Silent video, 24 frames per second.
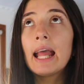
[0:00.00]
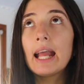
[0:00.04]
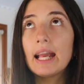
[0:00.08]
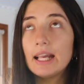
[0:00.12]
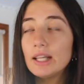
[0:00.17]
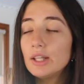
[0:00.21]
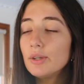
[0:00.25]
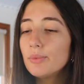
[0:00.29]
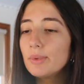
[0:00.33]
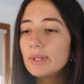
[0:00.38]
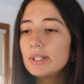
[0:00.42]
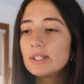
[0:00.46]

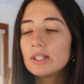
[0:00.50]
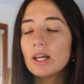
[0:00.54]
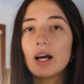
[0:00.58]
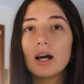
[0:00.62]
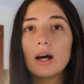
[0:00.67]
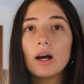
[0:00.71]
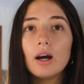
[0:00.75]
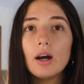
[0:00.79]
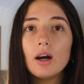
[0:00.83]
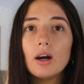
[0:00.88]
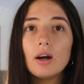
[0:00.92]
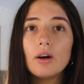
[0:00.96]
In the winter,
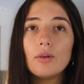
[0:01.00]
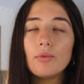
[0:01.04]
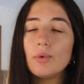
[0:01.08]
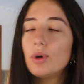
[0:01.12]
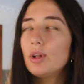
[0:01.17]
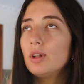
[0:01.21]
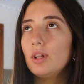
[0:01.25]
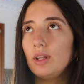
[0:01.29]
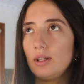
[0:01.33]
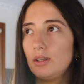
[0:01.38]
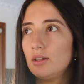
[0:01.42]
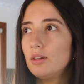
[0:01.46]

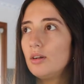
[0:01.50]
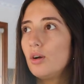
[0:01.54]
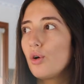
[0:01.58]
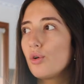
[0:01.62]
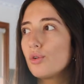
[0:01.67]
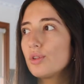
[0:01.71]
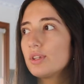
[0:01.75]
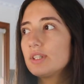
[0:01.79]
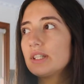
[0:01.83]
well, all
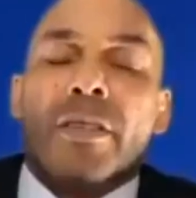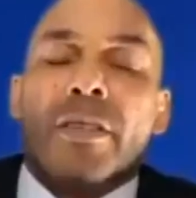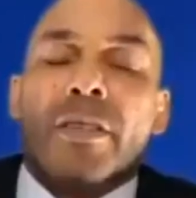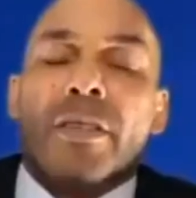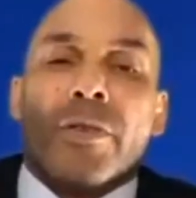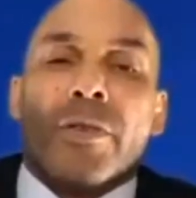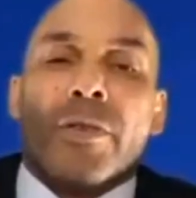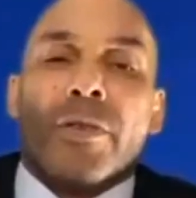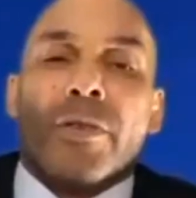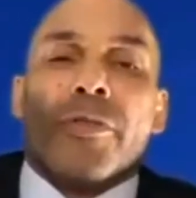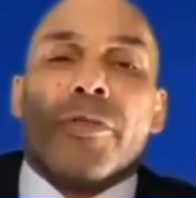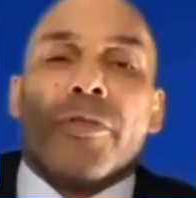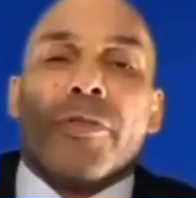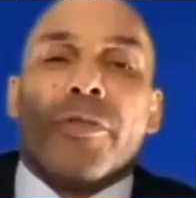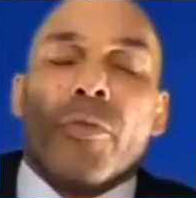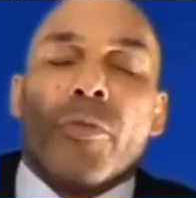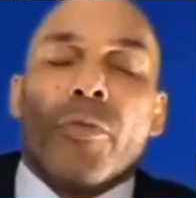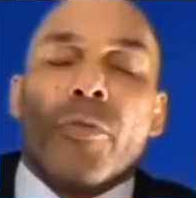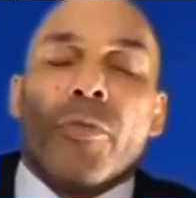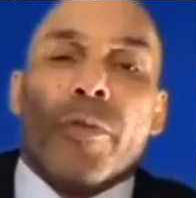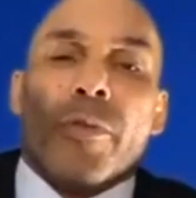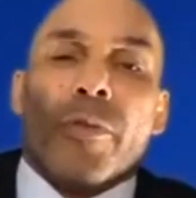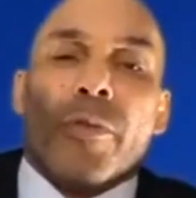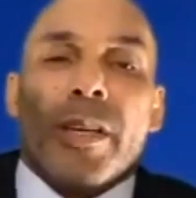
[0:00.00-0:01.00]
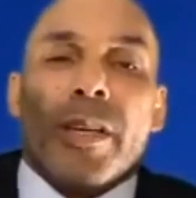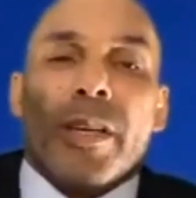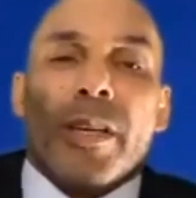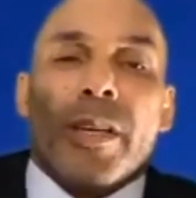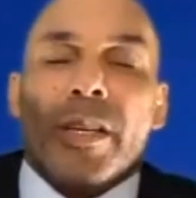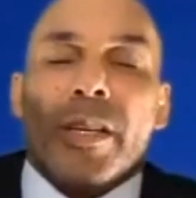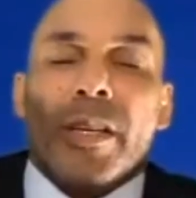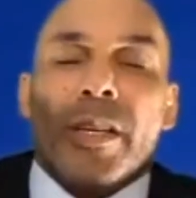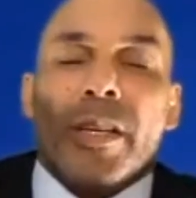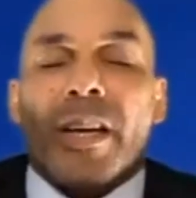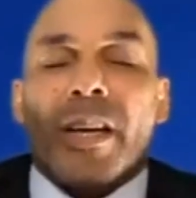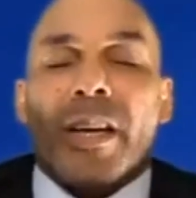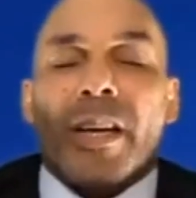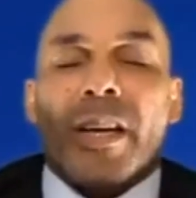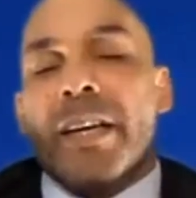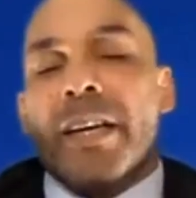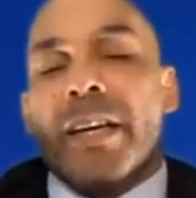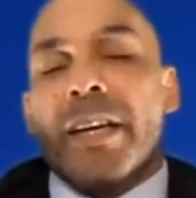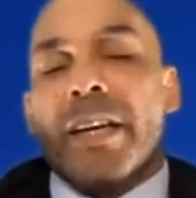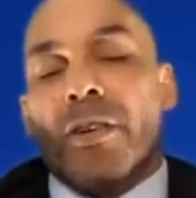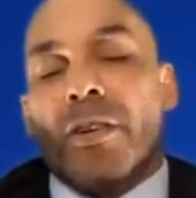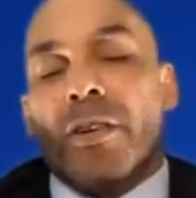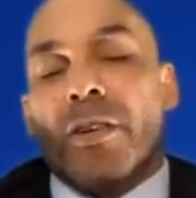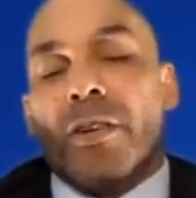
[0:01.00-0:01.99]
agree with you more, because I
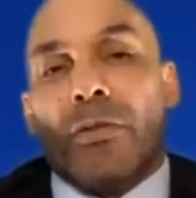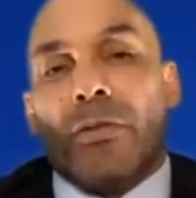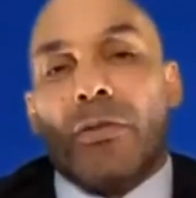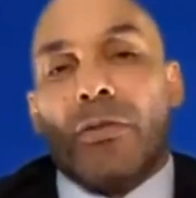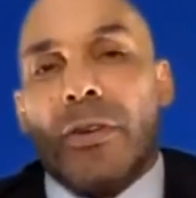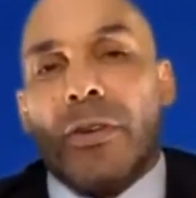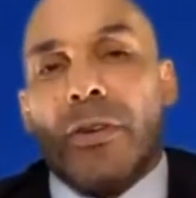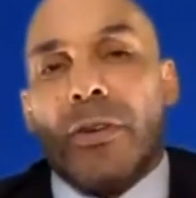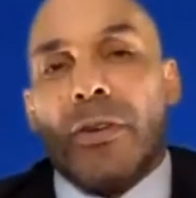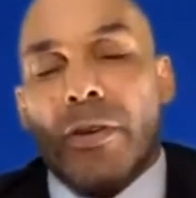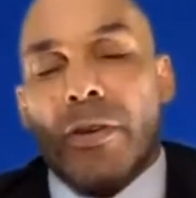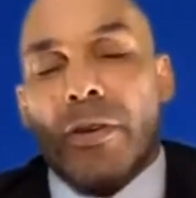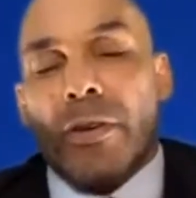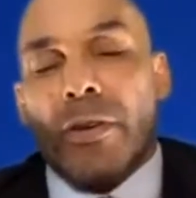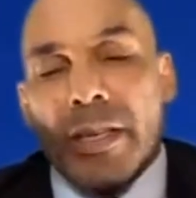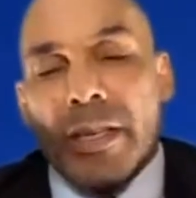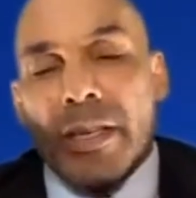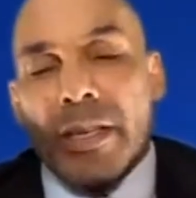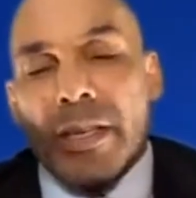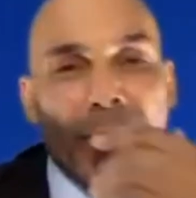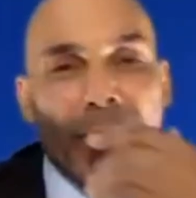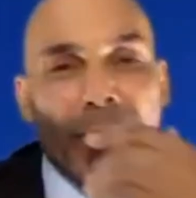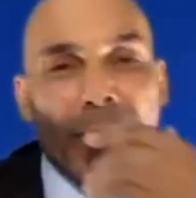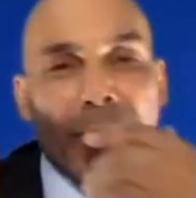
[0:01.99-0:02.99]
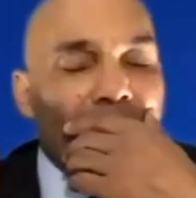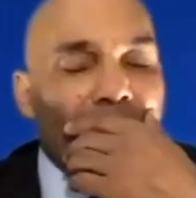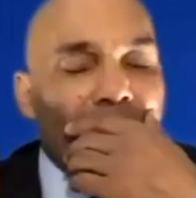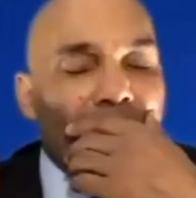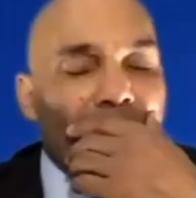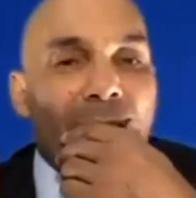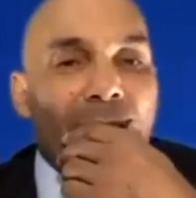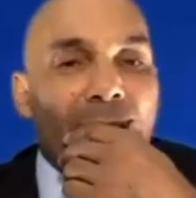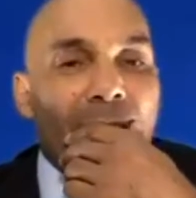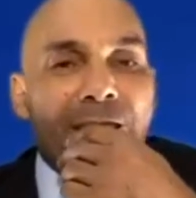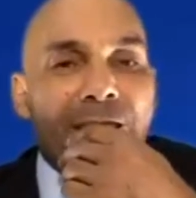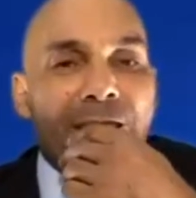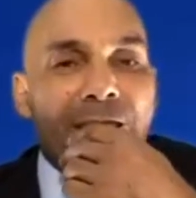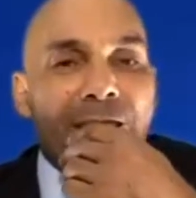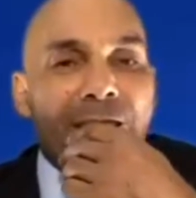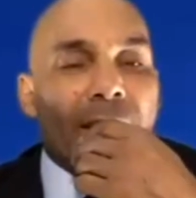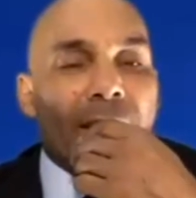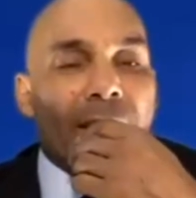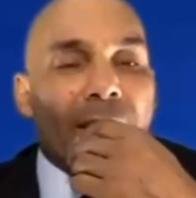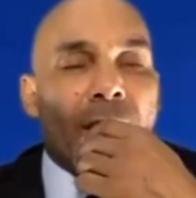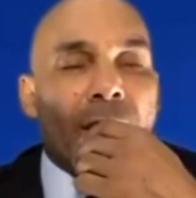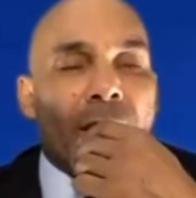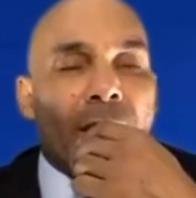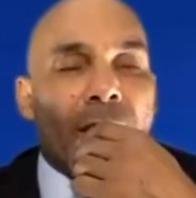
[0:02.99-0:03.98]
know, as I'm
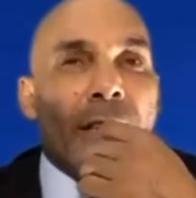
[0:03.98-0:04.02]
56,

______

• **PROBLEM DETAILS**:
Print each record as it appears above, dropping every picture from the copy.

• **SOLUTION FOR THIS TASK**:
Silent video, 24 frames per second.
[0:00.00]
[0:00.04]
[0:00.08]
[0:00.12]
[0:00.17]
[0:00.21]
[0:00.25]
[0:00.29]
[0:00.33]
[0:00.38]
[0:00.42]
[0:00.46]

[0:00.50]
[0:00.54]
[0:00.58]
[0:00.62]
[0:00.67]
[0:00.71]
[0:00.75]
[0:00.79]
[0:00.83]
[0:00.88]
[0:00.92]
[0:00.96]
In the winter,
[0:01.00]
[0:01.04]
[0:01.08]
[0:01.12]
[0:01.17]
[0:01.21]
[0:01.25]
[0:01.29]
[0:01.33]
[0:01.38]
[0:01.42]
[0:01.46]

[0:01.50]
[0:01.54]
[0:01.58]
[0:01.62]
[0:01.67]
[0:01.71]
[0:01.75]
[0:01.79]
[0:01.83]
well, all
[0:00.00-0:01.00]
[0:01.00-0:01.99]
agree with you more, because I
[0:01.99-0:02.99]
[0:02.99-0:03.98]
know, as I'm
[0:03.98-0:04.02]
56,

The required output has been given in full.